Weekly Token Telemetry & Platform Scaling Laws
Throughput and token telemetry provide insight into the practical economic adoption of foundation models. Under Kaplan and Chinchilla scaling laws, larger models yield lower perplexity but require massive compute budgets, increasing latency and cost. Telemetry from OpenRouter tracks the total prompt and completion tokens routed to each model. This acts as a real-world proxy for developer preference: a high token count indicates that a model's cost, speed, and capabilities are optimal for commercial apps. Reasoning models like DeepSeek-R1 generate extensive internal chain-of-thought tokens before returning the final answer, which increases completion token count but provides superior accuracy. This telemetry helps analyze the trade-offs developers make between raw speed and reasoning quality.

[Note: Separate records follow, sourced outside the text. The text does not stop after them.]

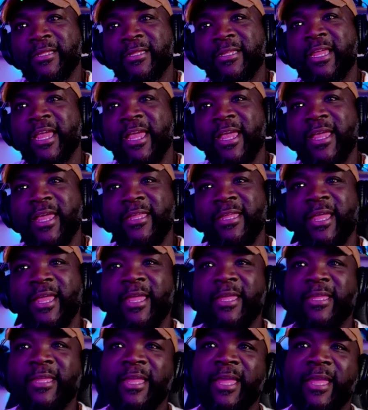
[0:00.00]

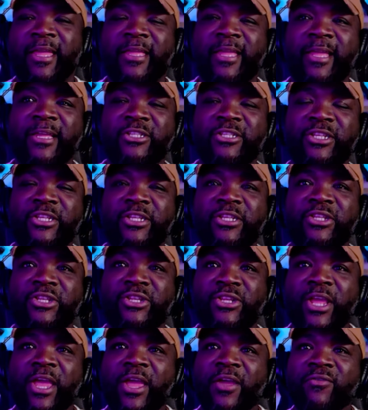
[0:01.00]
Yeah. She
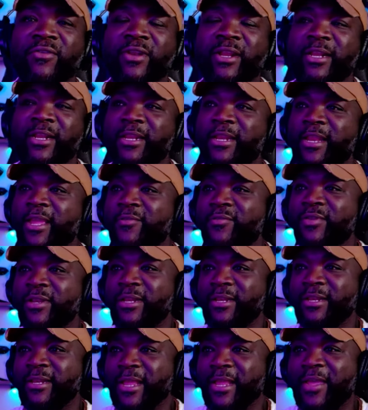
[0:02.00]

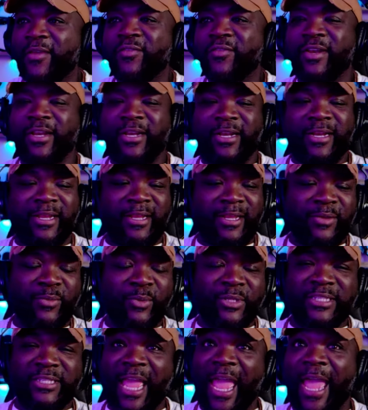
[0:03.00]
definitely
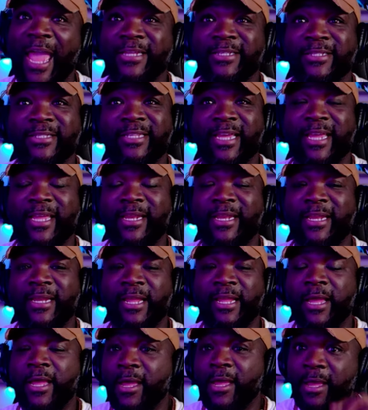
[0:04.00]
was agitated.
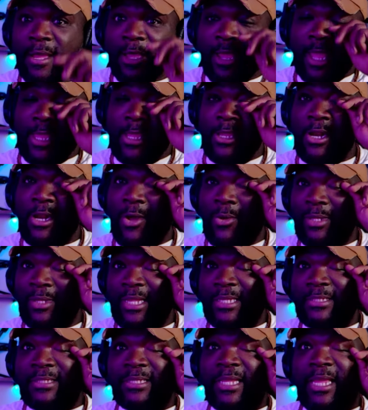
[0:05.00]
You know what
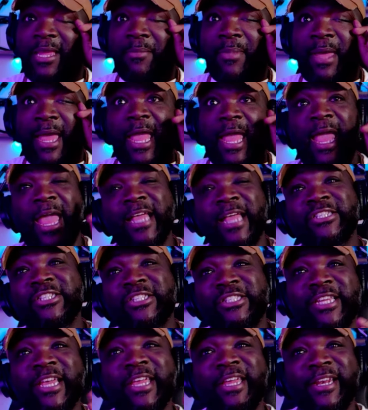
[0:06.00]
they say about
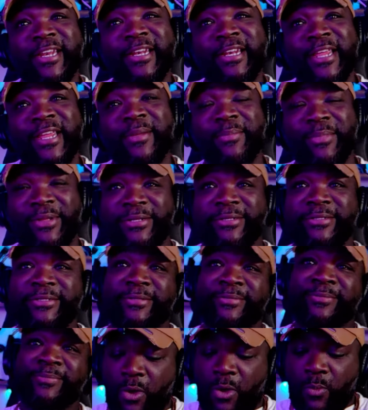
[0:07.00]
agitated
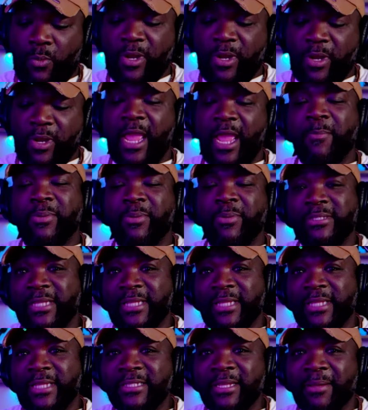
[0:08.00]
demons? When they
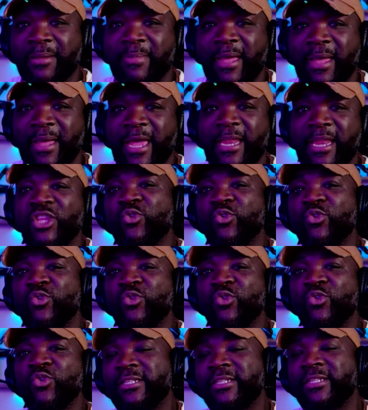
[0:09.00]
possess somebody, you
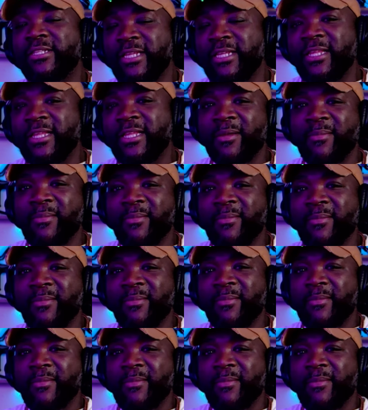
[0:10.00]
can see them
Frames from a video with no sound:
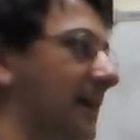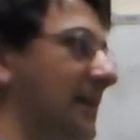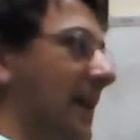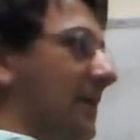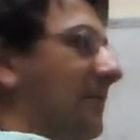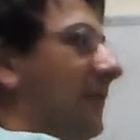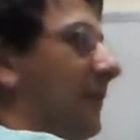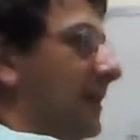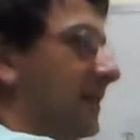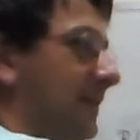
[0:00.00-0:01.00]
name for
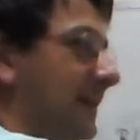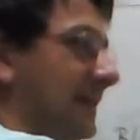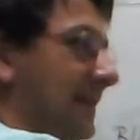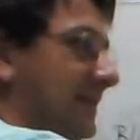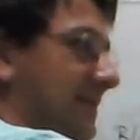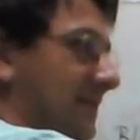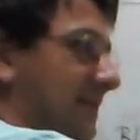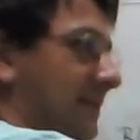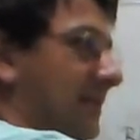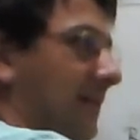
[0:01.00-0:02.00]
the Greek
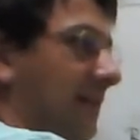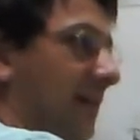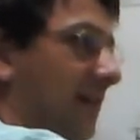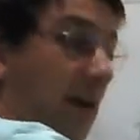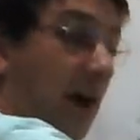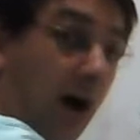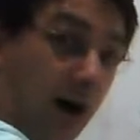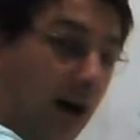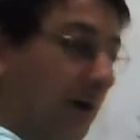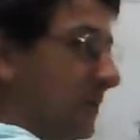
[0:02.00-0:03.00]
letter
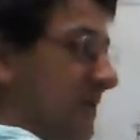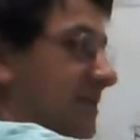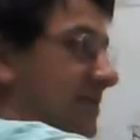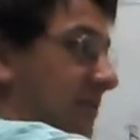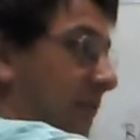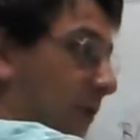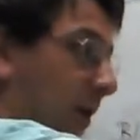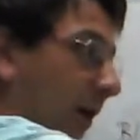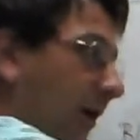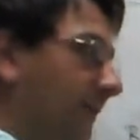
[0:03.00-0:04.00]
R, which is
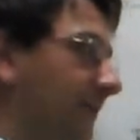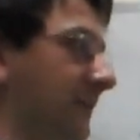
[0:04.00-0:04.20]
rho.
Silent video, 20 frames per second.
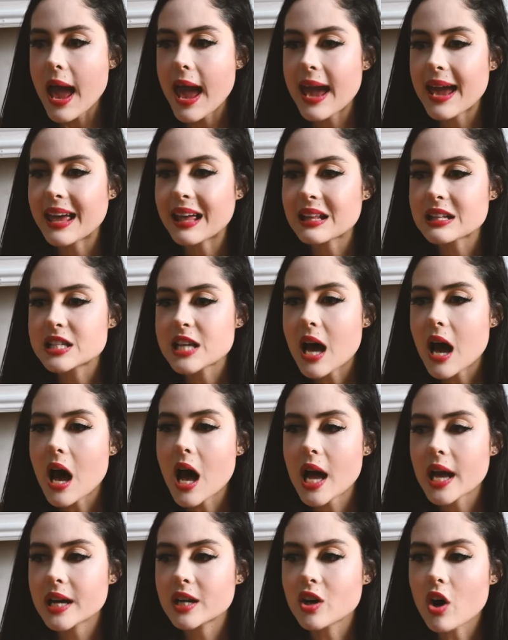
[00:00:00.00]

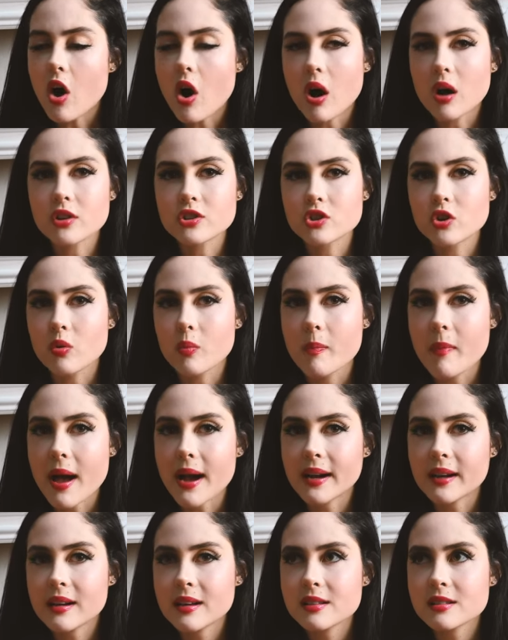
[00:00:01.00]
anti-causal
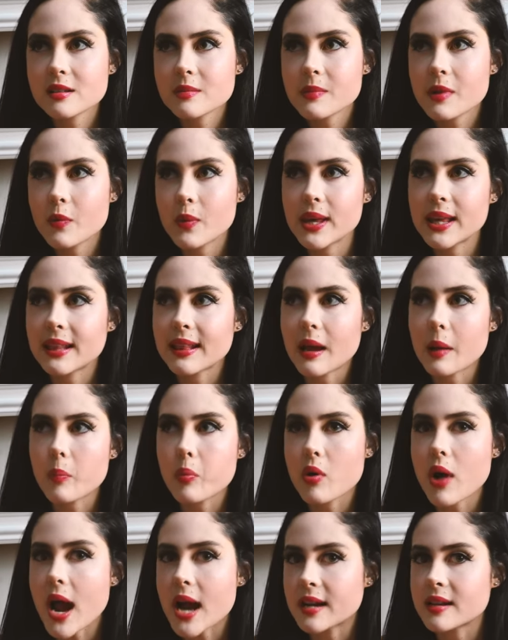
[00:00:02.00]
mechanism that we can like
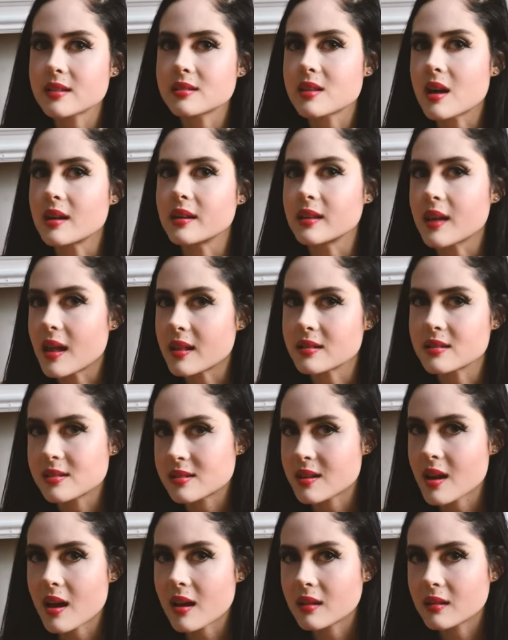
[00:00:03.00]
practice
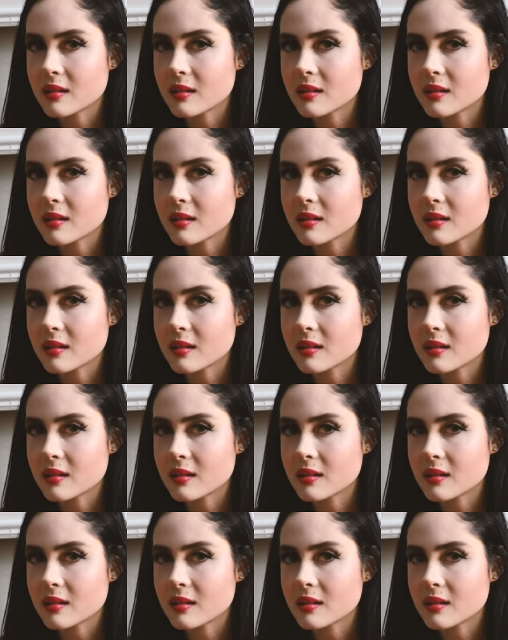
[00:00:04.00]
against it.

- Token Telemetry Analysis: Tracking weekly volume helps developers identify shifts in model adoption, such as the sudden growth of cost-efficient flash models or high-end reasoning systems.
- Scaling Law Tradeoffs: Balancing parameter size against operational latency to select the most cost-effective model for production API routing.
- Chain-of-Thought Overhead: Managing the additional completion tokens generated by reasoning models, which increases the latency of the initial response but improves reasoning depth.
Frequently Asked Questions
What is the difference between pre-training compute and test-time compute?
Pre-training compute is spent during the initial training of the model to learn language representations and facts from web-scale data. Test-time compute is spent during inference, allowing the model to generate multiple reasoning paths, perform internal verification, and refine its response before presenting it to the user.
Why is GPQA considered resistant to data contamination?
GPQA questions are written from scratch by subject-matter experts and are kept in private, password-protected repositories. Because the questions do not appear in public datasets, web crawlers cannot scrape them, preventing models from memorizing the answers during pre-training.